Recently, a novel CaMKII activation pathway was identified where oxidation at specific methionine residues in the CaMKII regulatory subunit results in persistent activity independent of autophosphorylation CITATION.
While oxidative-dependent CaMKII activation has been shown to mediate apoptosis in response to chronic AngII treatment in the mouse CITATION as well as arrhythmogenic afterdepolarizations in isolated cardiomyocytes treated with hydrogen peroxide CITATION, nothing is known about its role in large animal models of heart disease.
Considering that levels of reactive oxygen species such as H 2O 2 and superoxide are elevated following myocardial infarction CITATION, we hypothesized that oxidation of CaMKII represents an important pathway for CaMKII activation in the infarct border zone that may provide a mechanistic link between increased ROS production, Na channel remodeling and conduction slowing following MI.
In this study, we describe a dramatic increase in levels of oxidized CaMKII in a well-validated large animal model of arrhythmias following MI CITATION CITATION.
To investigate a role for oxidized CaMKII in regulating refractoriness and conduction in the infarct BZ, we develop a novel mathematical model of CaMKII activity that includes oxidation and autophosphorylation activation pathways.

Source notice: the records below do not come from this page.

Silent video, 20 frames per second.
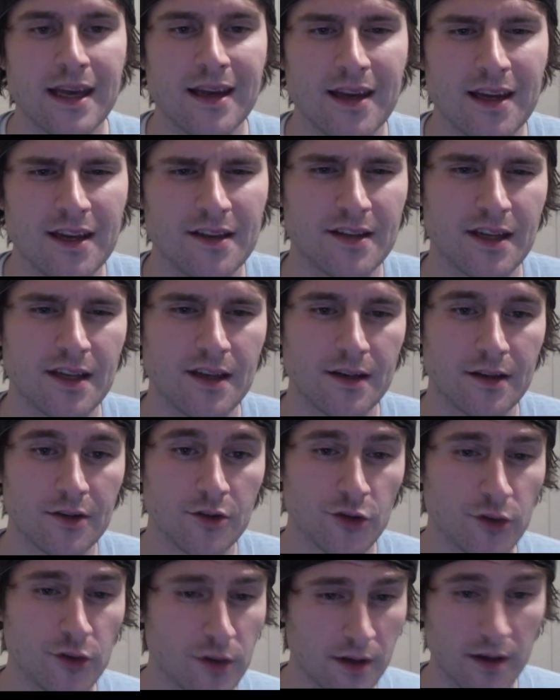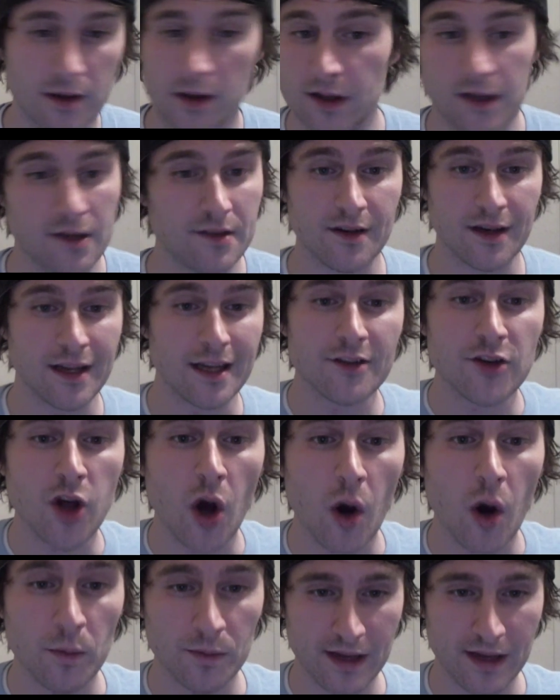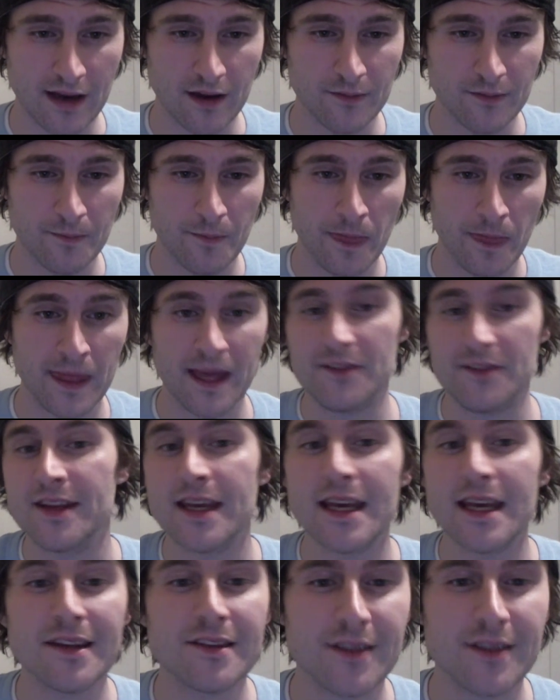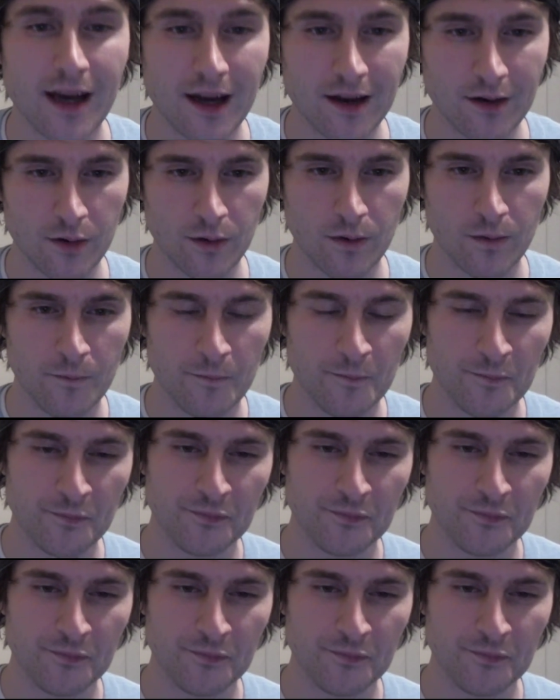He's in his hometown. It's his title.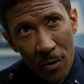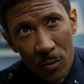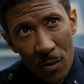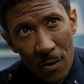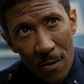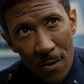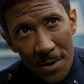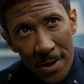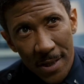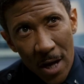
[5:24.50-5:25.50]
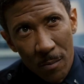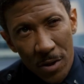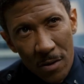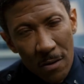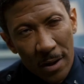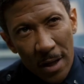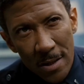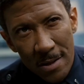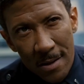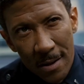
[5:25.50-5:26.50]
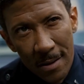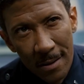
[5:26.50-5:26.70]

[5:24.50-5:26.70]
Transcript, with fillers: Velasquez then offers Hondo two of his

Our computer simulations show that enhanced CaMKII activity in the BZ, due primarily to increased oxidation, leads to slowed conduction, prolonged refractory periods and increased vulnerability to conduction block at the BZ margin.
Our results identify oxidation-dependent CaMKII activation as a potential link between oxidative stress and electrical remodeling after myocardial infarction.
Furthermore, our findings support CaMKII inhibition as a potential therapy for reducing susceptibility to ventricular tachycardia by improving conduction and reducing refractory gradients in the infarcted heart.
Finally, it is important to note the oxidative activation of CaMKII allows for independent regulation of the kinase by a host of unique upstream activators and signaling partners with great potential relevance to human disease.
As details emerge regarding regulation of the kinase by this newly identified pathway, they may be incorporated into our model to study electrophysiological consequences of CaMKII activation via this independent signaling pathway.